Mass-IncarcerationIn recent weeks, we have seen arguments claiming that reforms like Proposition 47 and AB 109 in California have reversed long-standing trends of falling crime rates.  At the same time, many have argued that focus on policing has resulted in police less willing to confront potential suspects, and thus a rise in crime rate known as the Ferguson effect.  This week we have seen interesting developments both in a coalition of police officials coming together to put forth a new path for law enforcement and the FBI Director publicly opposing the Administration position on police tactics.

The New York Times is reporting this morning that FBI Director James Comey caught the Administration and Justice Department off guard when he said that “additional scrutiny and criticism of police officers in the wake of highly publicized episodes of police brutality may have led to an increase in violent crime in some cities as officers have become less aggressive.”

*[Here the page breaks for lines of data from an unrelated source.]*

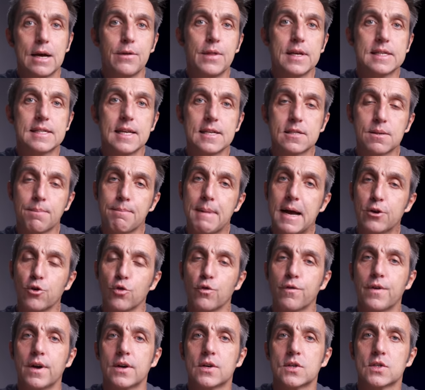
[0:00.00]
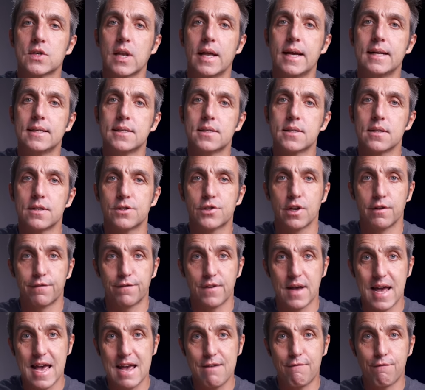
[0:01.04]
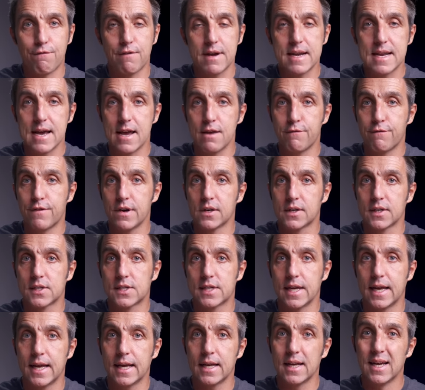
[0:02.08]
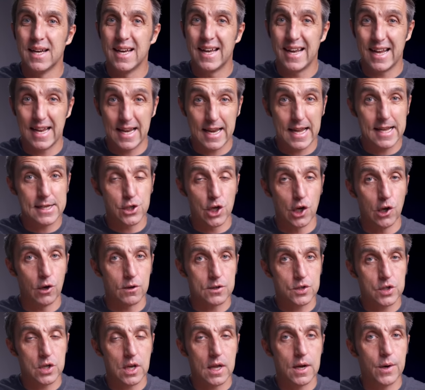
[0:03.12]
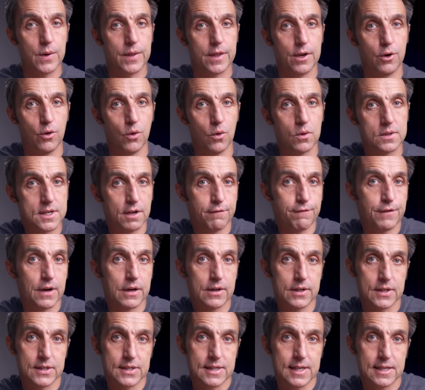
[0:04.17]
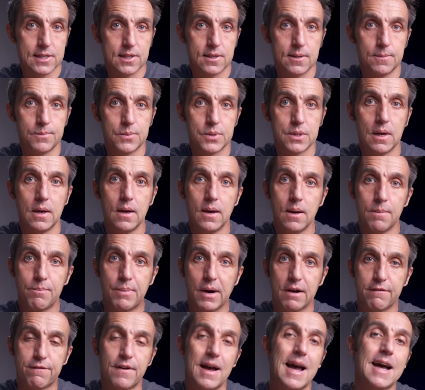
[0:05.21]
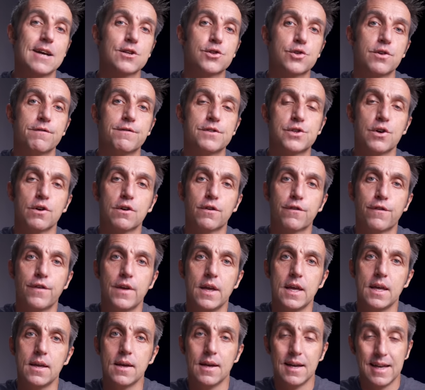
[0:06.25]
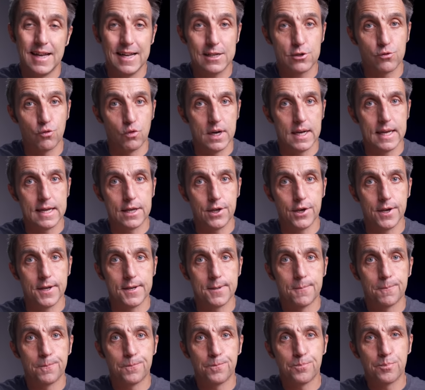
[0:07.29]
Now, this is a manual focus lens, so for everyday focusing, it is a lot slower than autofocus systems, but for astrophotography, it's really good.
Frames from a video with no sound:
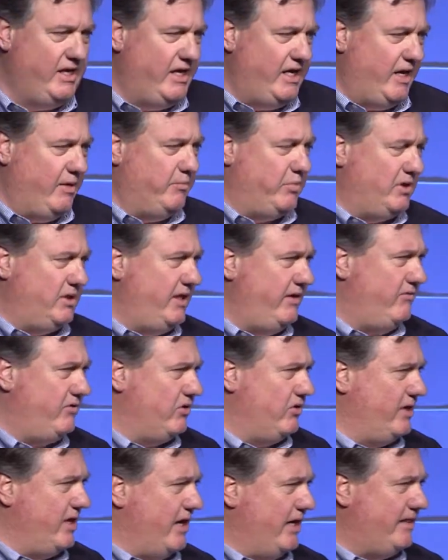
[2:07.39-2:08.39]
And believe it
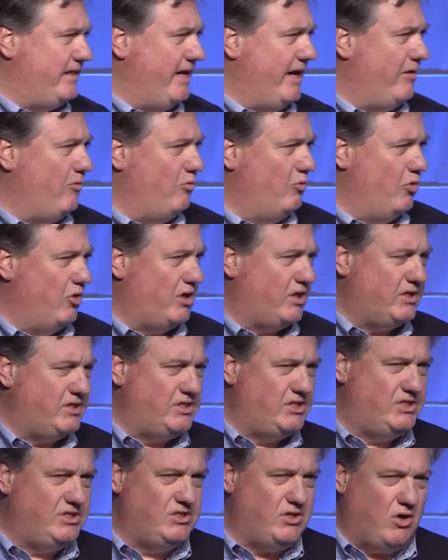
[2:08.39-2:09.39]
or not, that work
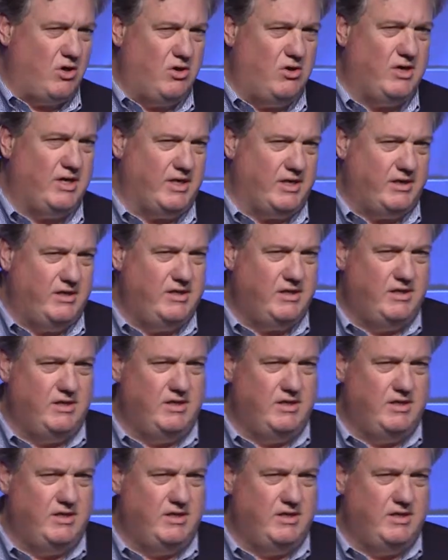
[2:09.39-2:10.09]
started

As the Times article notes, Mr. Comey’s comments lend credence to the “Ferguson Effect” theory that “is far from settled: that the increased attention on the police has made officers less aggressive and emboldened criminals.”

The striking thing is he acknowledged the lack of data “to back up his assertion and that it may be just one of many factors that are contributing to the rise in crime, like cheaper drugs and an increase in criminals who are being released from prison.”

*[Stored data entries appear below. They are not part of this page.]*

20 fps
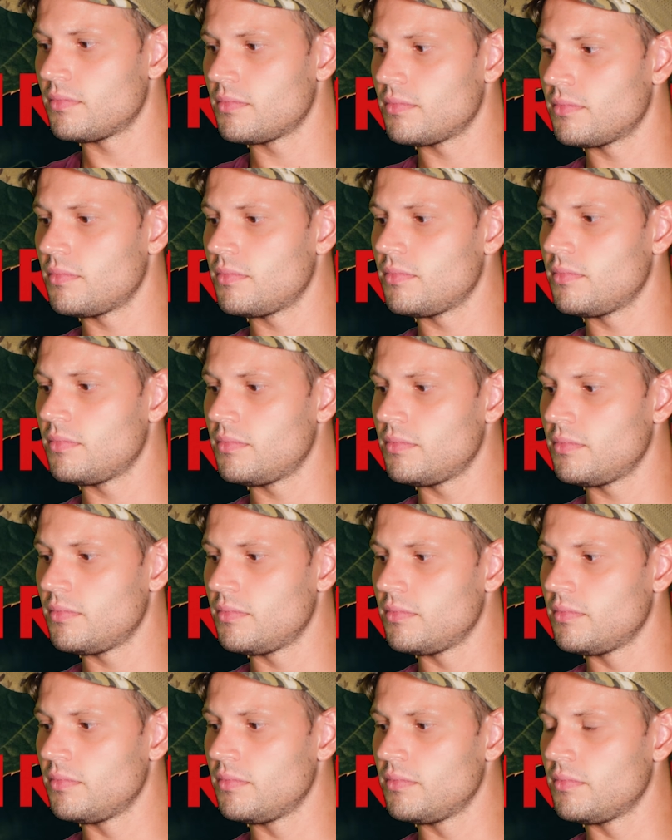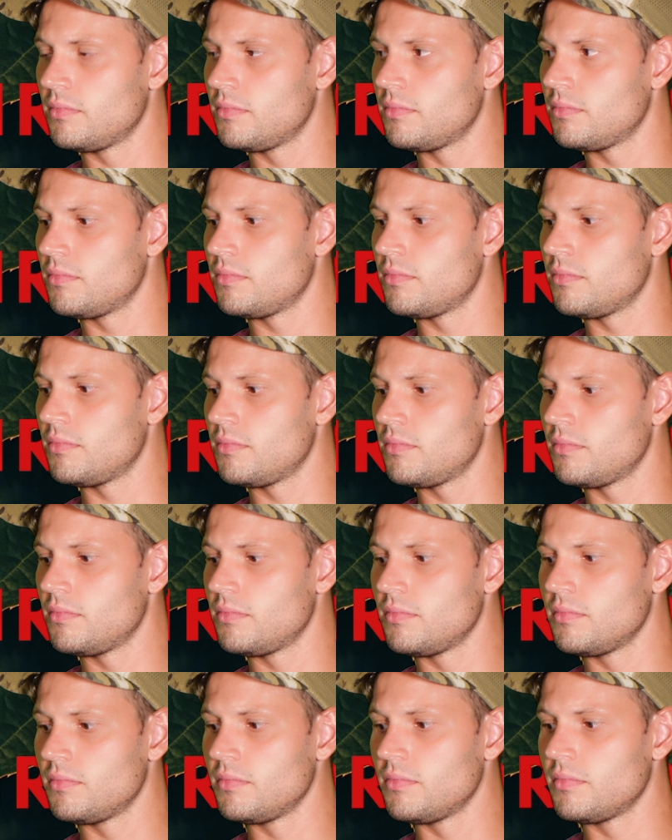
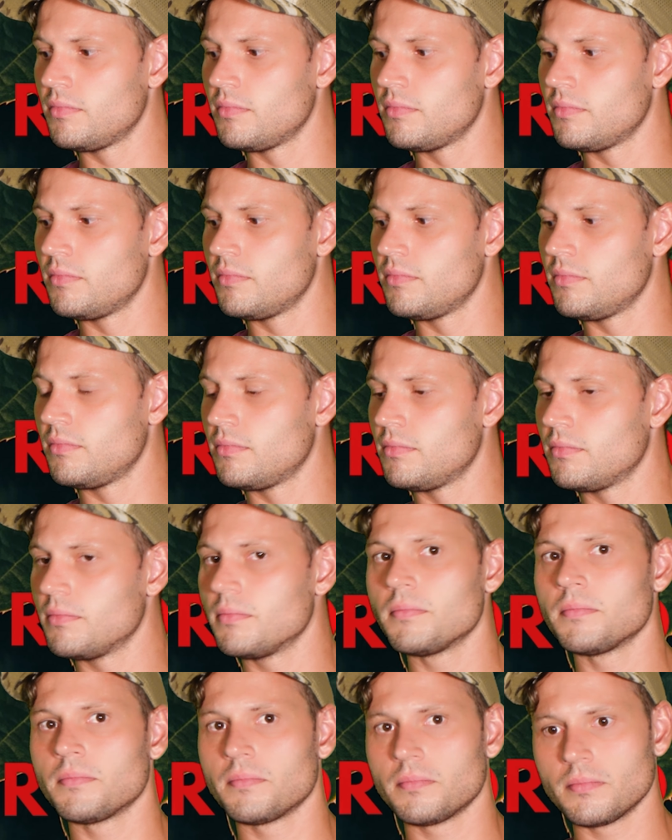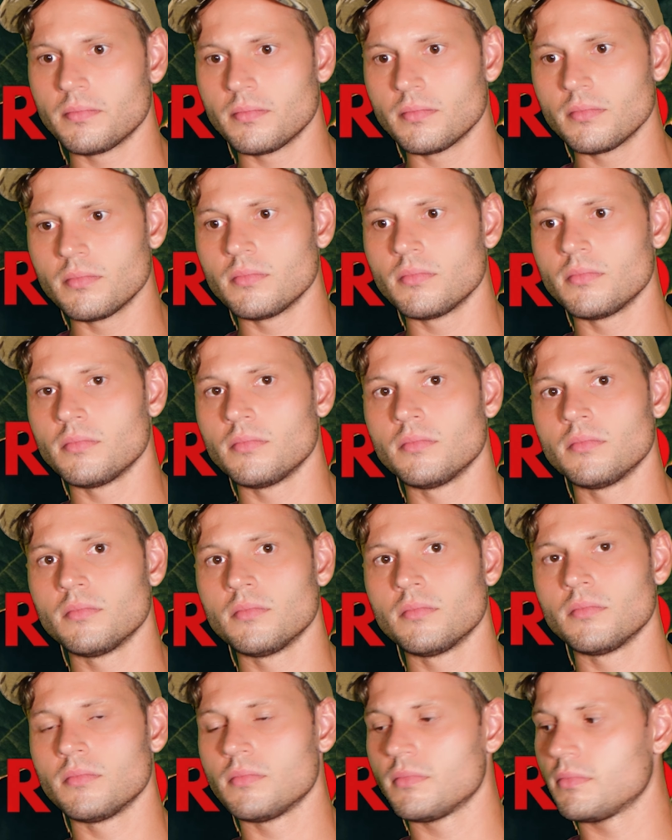
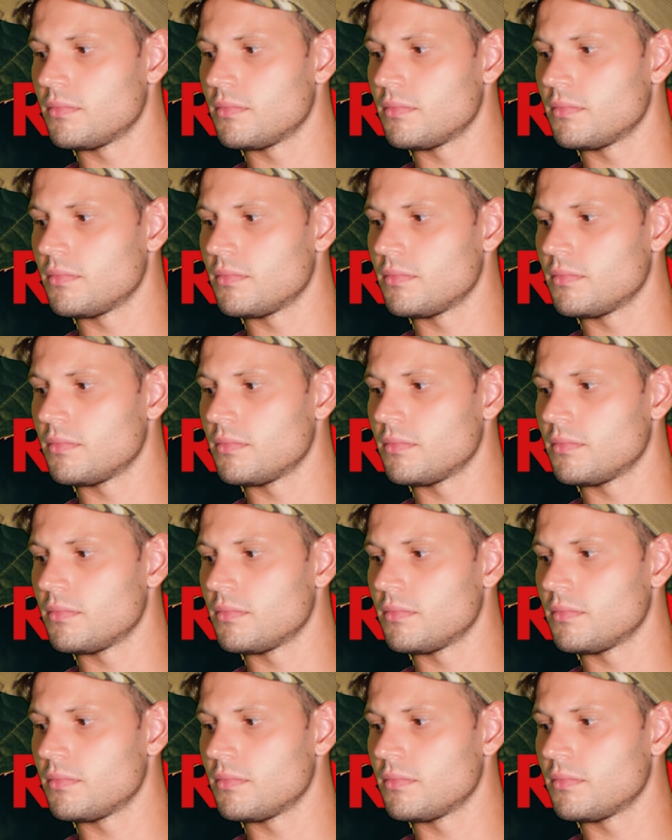The person shown says nothing.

“I don’t know whether that explains it entirely, but I do have a strong sense that some part of the explanation is a chill wind that has blown through American law enforcement over the last year,” Mr. Comey said in a speech at the University of Chicago Law School.

The views of Mr. Comey are not shared in the top levels of the Justice Department where “[h]olding the police accountable for civil rights violations has been a top priority at the department in recent years, and some senior officials do not believe that scrutiny of police officers has led to an increase in crime.”

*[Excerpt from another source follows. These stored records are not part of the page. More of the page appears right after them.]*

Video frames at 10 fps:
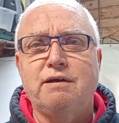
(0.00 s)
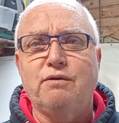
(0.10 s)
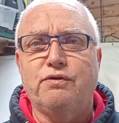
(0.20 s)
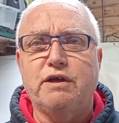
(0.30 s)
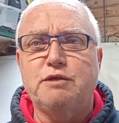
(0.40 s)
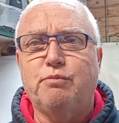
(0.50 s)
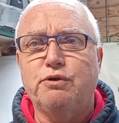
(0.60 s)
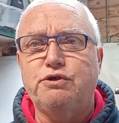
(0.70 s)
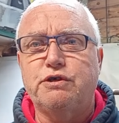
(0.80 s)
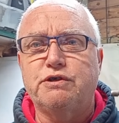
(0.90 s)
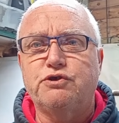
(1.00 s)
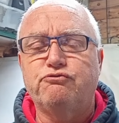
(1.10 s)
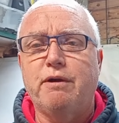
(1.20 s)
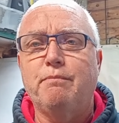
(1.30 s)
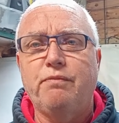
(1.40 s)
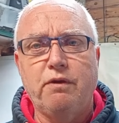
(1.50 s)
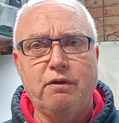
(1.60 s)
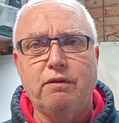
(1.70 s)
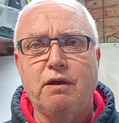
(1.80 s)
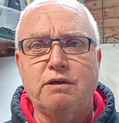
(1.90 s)
These points you can trim,
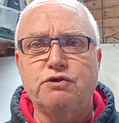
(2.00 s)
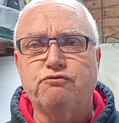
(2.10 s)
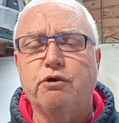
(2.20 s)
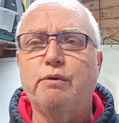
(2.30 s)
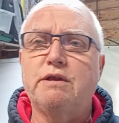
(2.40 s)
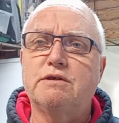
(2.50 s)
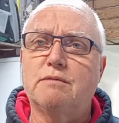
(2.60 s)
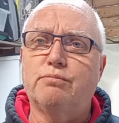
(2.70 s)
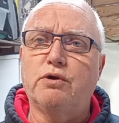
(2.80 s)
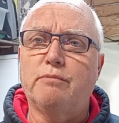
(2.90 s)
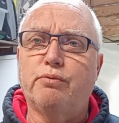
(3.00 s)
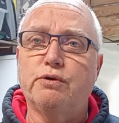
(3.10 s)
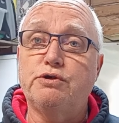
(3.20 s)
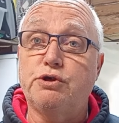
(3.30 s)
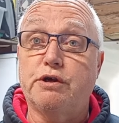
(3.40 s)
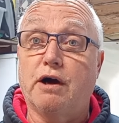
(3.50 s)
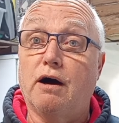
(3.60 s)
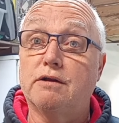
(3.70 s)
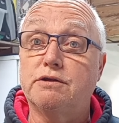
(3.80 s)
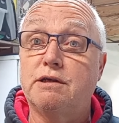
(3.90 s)
screw-ins and bullet points you
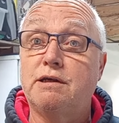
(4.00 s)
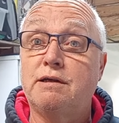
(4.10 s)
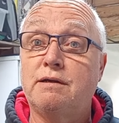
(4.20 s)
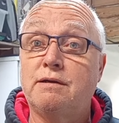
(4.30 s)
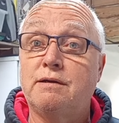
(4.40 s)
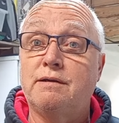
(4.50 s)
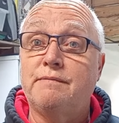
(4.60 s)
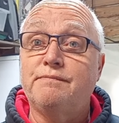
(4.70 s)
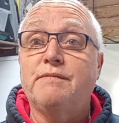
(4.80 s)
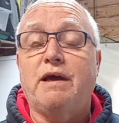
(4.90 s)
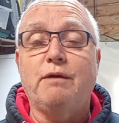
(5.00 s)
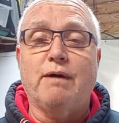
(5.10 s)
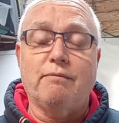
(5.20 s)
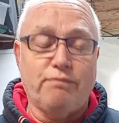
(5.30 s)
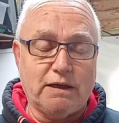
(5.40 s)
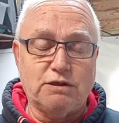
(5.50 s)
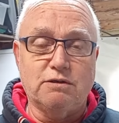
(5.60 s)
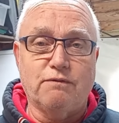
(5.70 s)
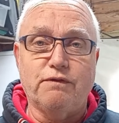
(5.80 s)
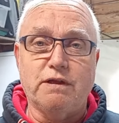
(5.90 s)
can't. Anyway, that's
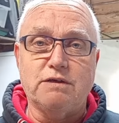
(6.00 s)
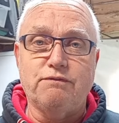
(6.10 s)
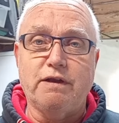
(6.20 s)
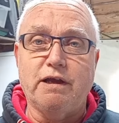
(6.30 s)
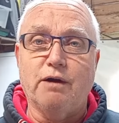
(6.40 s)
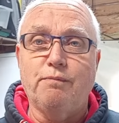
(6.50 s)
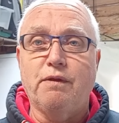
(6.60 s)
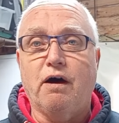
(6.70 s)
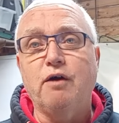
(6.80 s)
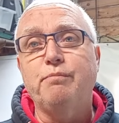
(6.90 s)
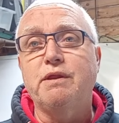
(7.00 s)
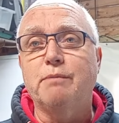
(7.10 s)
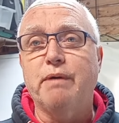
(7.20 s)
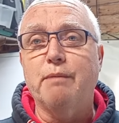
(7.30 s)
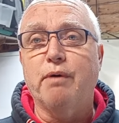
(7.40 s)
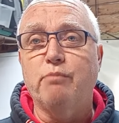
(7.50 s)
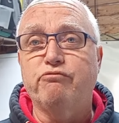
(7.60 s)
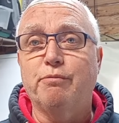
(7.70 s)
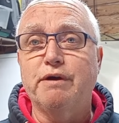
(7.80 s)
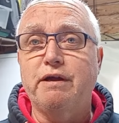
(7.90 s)
enough for this video. I've been the Barebow
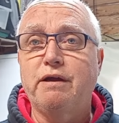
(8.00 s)
Brummie.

The Times notes, “Among the nation’s law enforcement officials, there is sharp disagreement over whether there is any credence to the so-called Ferguson effect, which refers to the protests that erupted in the summer of 2014 in Ferguson, Mo., over a police shooting.”

The data shows a far more complex and mixed picture. For instance, in Oakland, homicides are up this year, but shootings are down and the crime rate is stable. So is that evidence of a Ferguson effect? You also have the problem of trying to analyze crime data that fluctuates year to year even, as the pattern has been downward over the last several decades.

In Washington, “homicides are also up, but violent crime and crime over all are down,” said Lt. Sean Conboy, a police spokesman. “Trying to correlate it to a Ferguson effect, I don’t believe is appropriate,” Lieutenant Conboy said.

“After civil rights leaders and the Justice Department accused the Seattle Police Department of discriminatory policing and excessive force, the number of officer-instigated stops declined and crime ticked upward, said Kathleen O’Toole, the police chief.” However, “Chief O’Toole said it was up to police leaders to insist on reversing that trend. The critiques made the department better, she said. Crime is down this year, and her city has hosted police officials from places such as Baltimore wanting to understand why.”

“There’s never been as much scrutiny on police officers as there is now,” Chief O’Toole said. “We should embrace it.”

But the Times reports, “Mr. Comey said that he had been told by many police leaders that officers who would normally stop to question suspicious people are opting to stay in their patrol cars for fear of having their encounters become worldwide video sensations. That hesitancy has led to missed opportunities to apprehend suspects, he said, and has decreased the police presence on the streets of the country’s most violent cities.”

“I’ve been told by a senior police leader who urged his force to remember that their political leadership has no tolerance for a viral video,” Mr. Comey said, ‘adding that many leaders and officers whom he had spoken to said they were afraid to address the issue publicly.’

“Lives are saved when those potential killers are confronted by a police officer, a strong police presence and actual, honest-to-goodness, up-close ‘What are you guys doing on this corner at 1 o’clock in the morning’ policing,” Mr. Comey said. “We need to be careful it doesn’t drift away from us in the age of viral videos, or there will be profound consequences.”

But the Times reports that “investigations by the Justice Department have given weight to the loudest criticisms of police behavior in Ferguson and elsewhere. Those inquiries have found that many officers unfairly singled out African-Americans for stops and arrests, and too often used force that was unjustified. Videos of deadly encounters with the police in cities such as Cleveland, New York and North Charleston, S.C., have fueled that criticism.”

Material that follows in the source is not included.